A group of researchers from Arizona State University has published a new modified UNet architecture that improves the results in image semantic segmentation. In their novel paper, researchers argue that the design of UNet – a popular and widespread model for semantic segmentation, is not optimal and they propose several modifications to make the network more robust.
In fact, researchers argue that UNet’s architecture directly enforces aggregation of features of same scale from the encoder and decoder networks. Moreover they argue that the optimal depth of UNet-shape networks is unknown and therefore a more extensive architecture search is necessary.
To alleviate these two shortcomings of the UNet architecture they propose UNet++ – an improved architecture where the unknown depth problem is solved by using an efficient ensemble of U-Nets of varying depths and where the skip connections are modified and extended across multiple scales.
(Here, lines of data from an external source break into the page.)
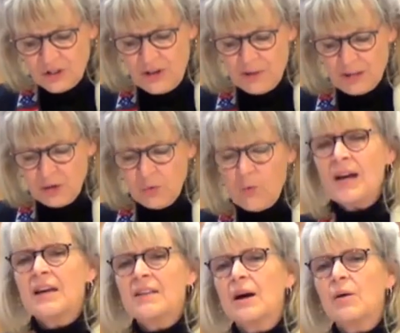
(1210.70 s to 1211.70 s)
them in a
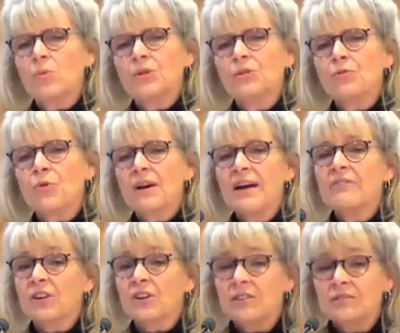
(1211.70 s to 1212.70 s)
way that would
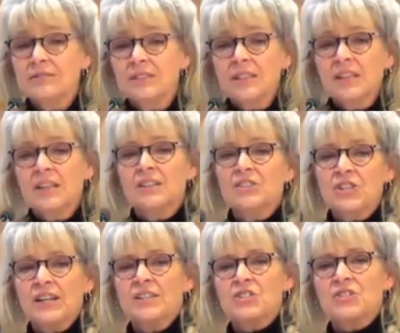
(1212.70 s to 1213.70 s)
forever
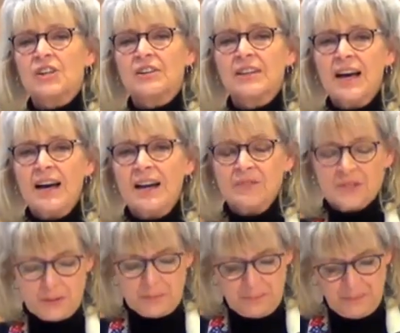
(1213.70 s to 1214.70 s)
change their lives.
According to researchers, the latters allows for more flexible feature aggregation schemes and consequently provides better results in the task of semantic segmentation.
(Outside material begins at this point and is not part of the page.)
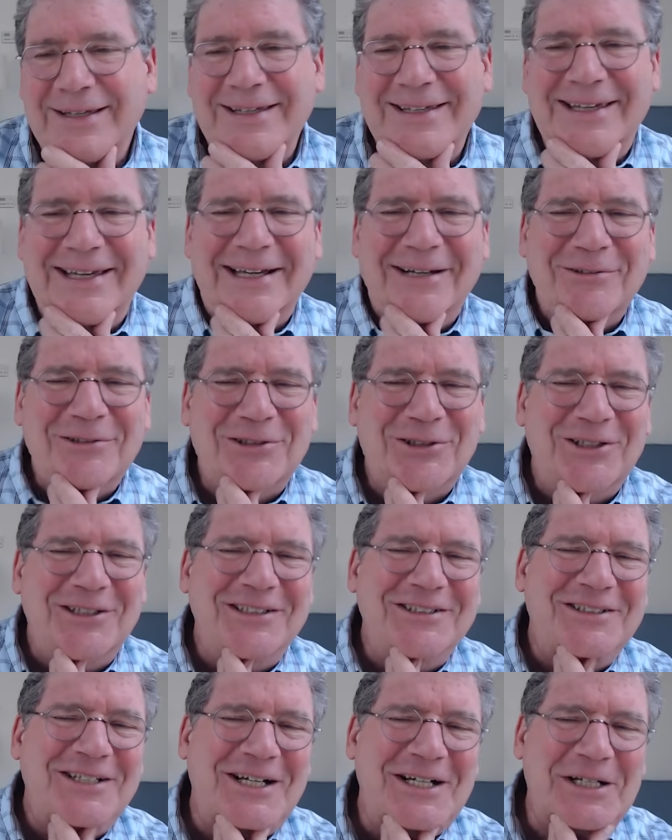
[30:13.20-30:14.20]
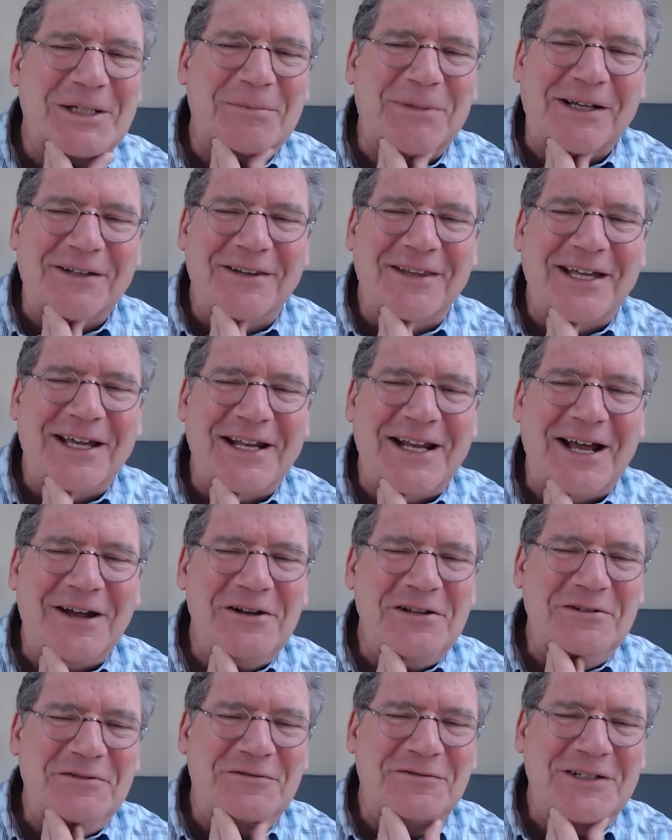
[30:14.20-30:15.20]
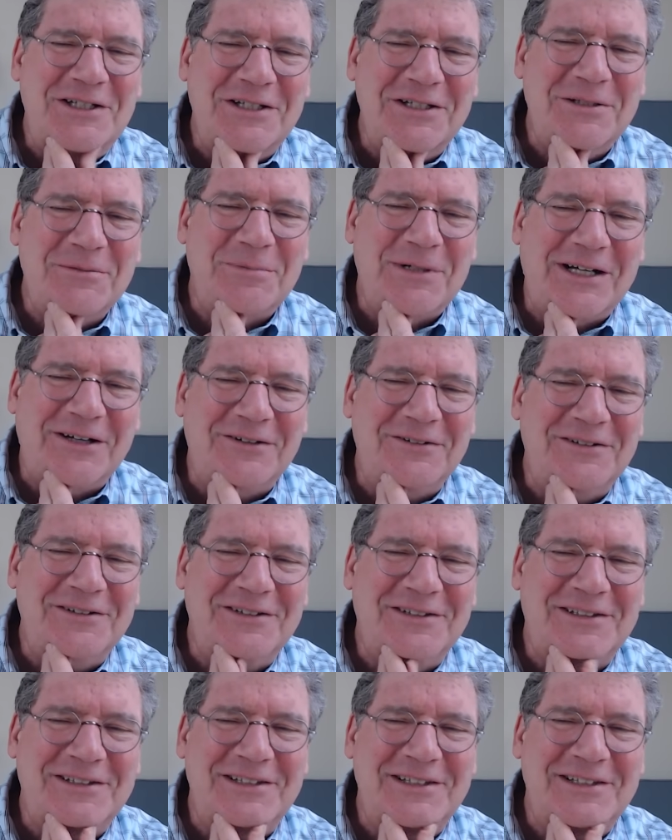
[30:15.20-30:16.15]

Yeah, I was going to talk about that. How do you feel about,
To evaluate the performance of the proposed method researchers used six different datasets from the medical imaging domain and several segmentation models, whose architecture is based on the UNet schema. The evaluations showed the improvements that UNet++ introduces over fixed-depth models such as UNet and Mask-RCNN. Moreover, researchers investigated pruning the UNet++ model and they showed that pruned UNet++ achieves significant speedup with only minor degradations in performance.
The implementation of the new method was open-sourced and it’s available here under the MIT license. More in detail about the method or the evaluations can be read in the pre-print paper.